Please restate the records below verbatim, omitting every image they hold.

=====

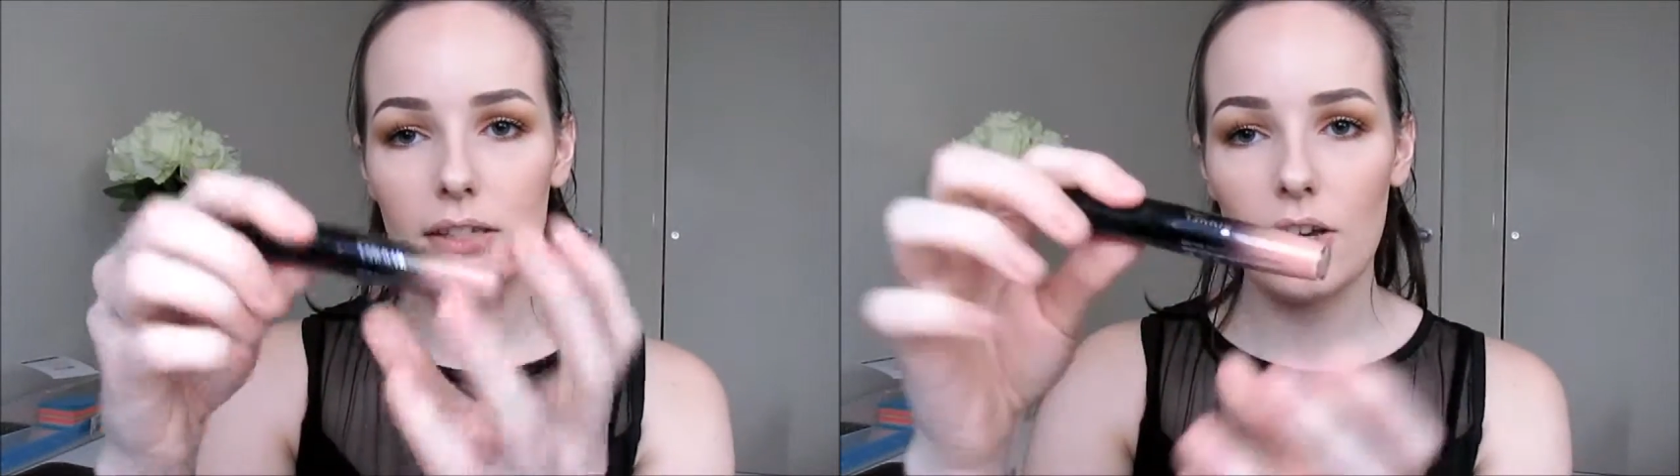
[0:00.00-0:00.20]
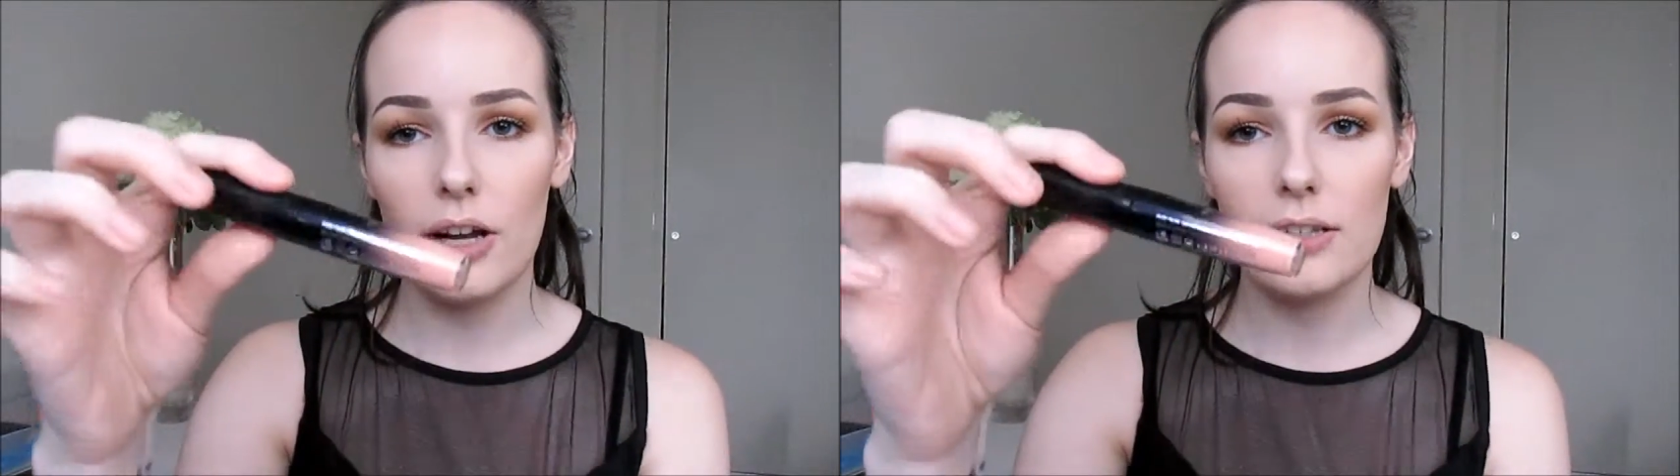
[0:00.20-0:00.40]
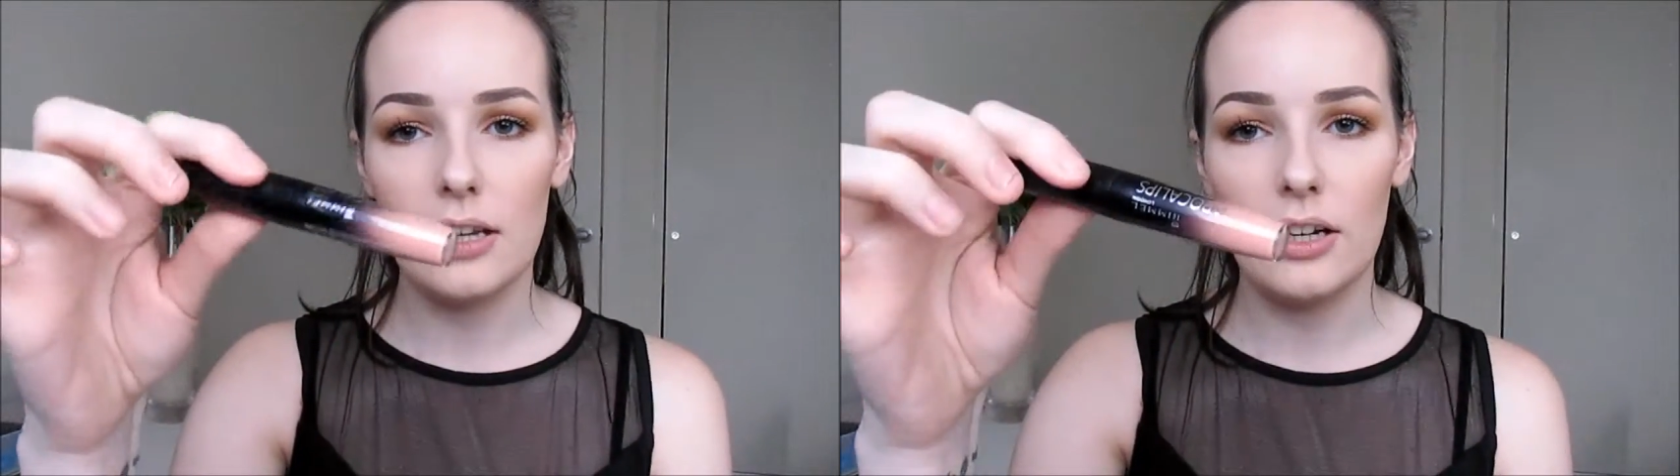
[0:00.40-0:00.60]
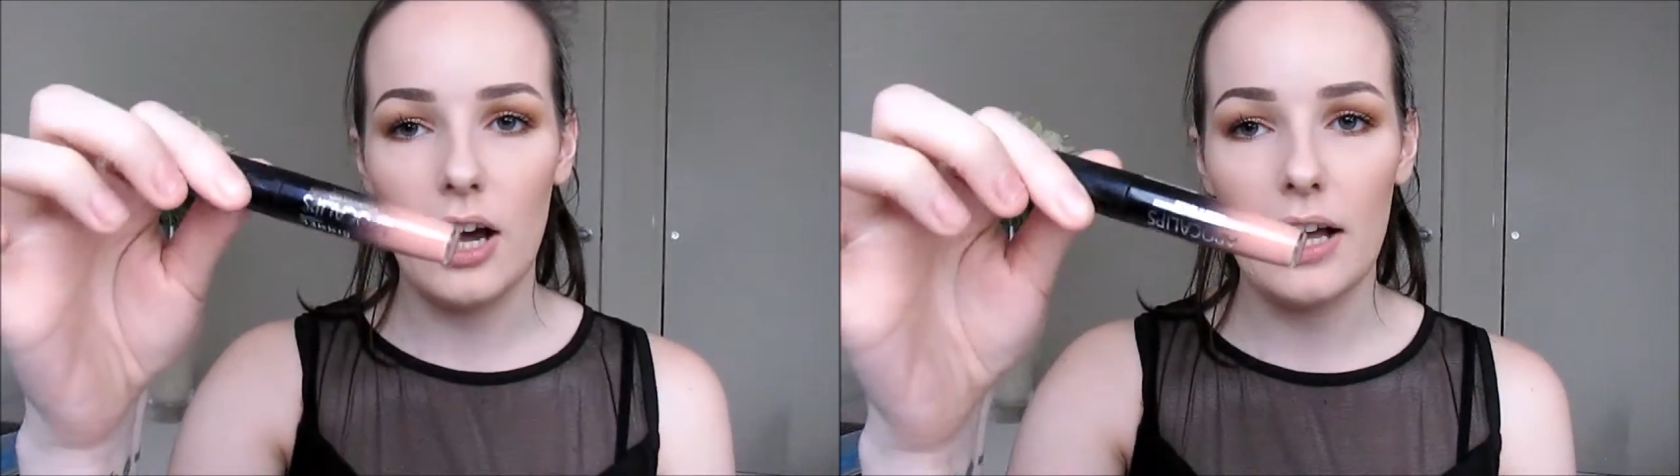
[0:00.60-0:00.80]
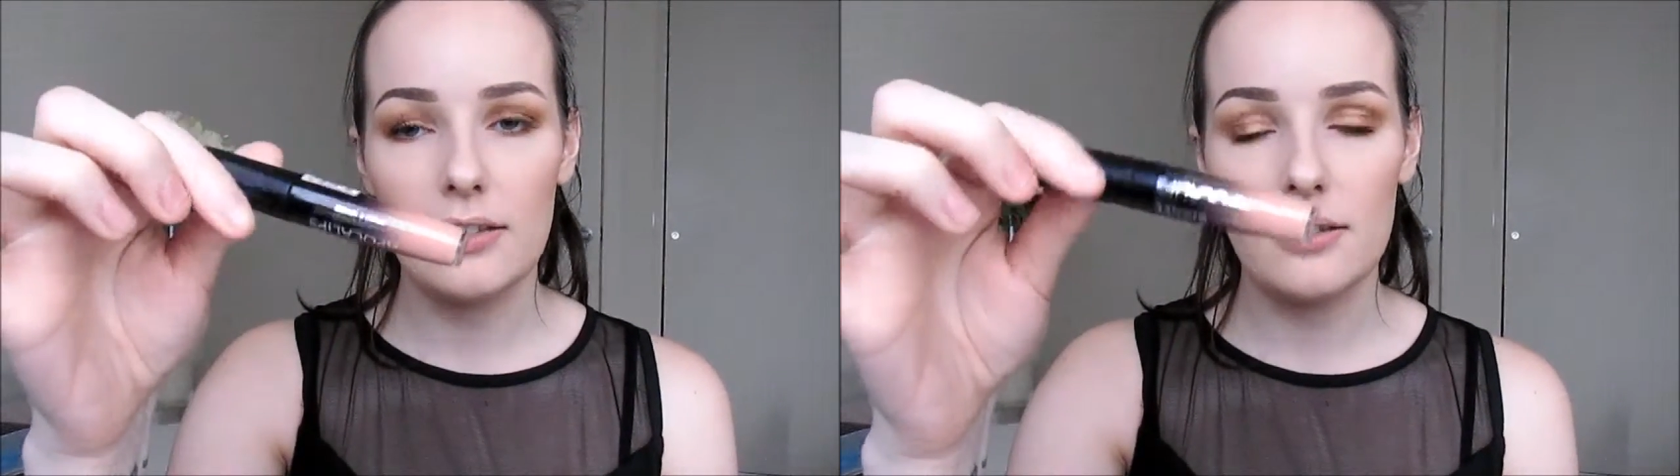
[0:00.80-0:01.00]
so it's a
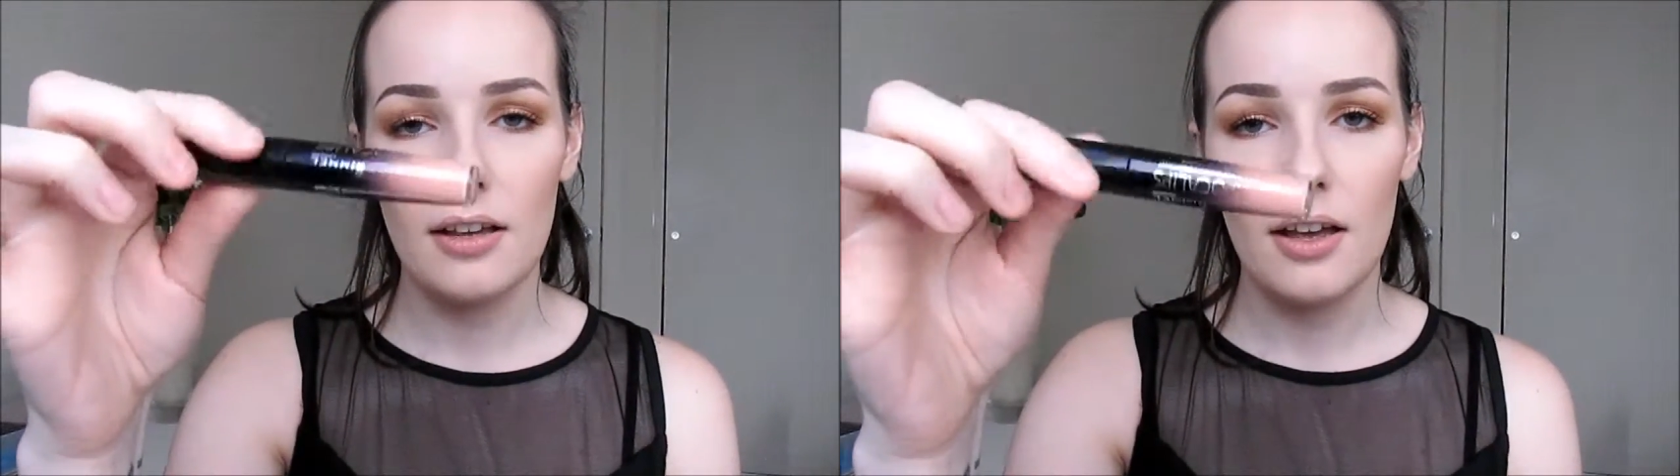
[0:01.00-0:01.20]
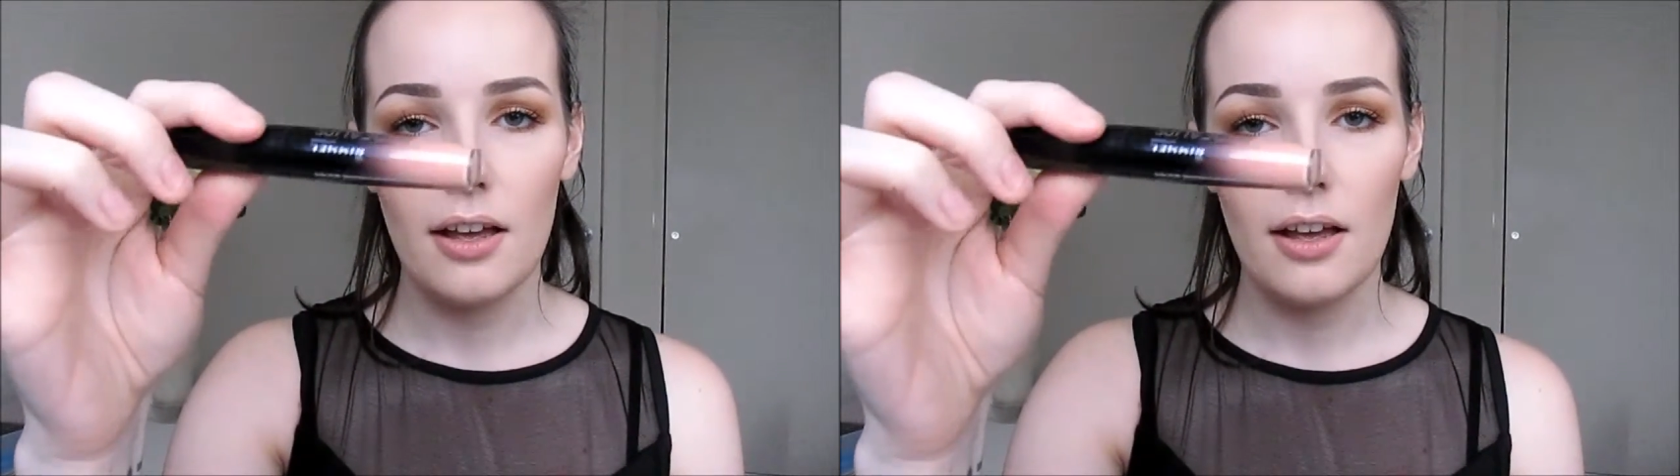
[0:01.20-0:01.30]
nice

=====

--- Task solution ---
[0:00.00-0:00.20]
[0:00.20-0:00.40]
[0:00.40-0:00.60]
[0:00.60-0:00.80]
[0:00.80-0:01.00]
so it's a
[0:01.00-0:01.20]
[0:01.20-0:01.30]
nice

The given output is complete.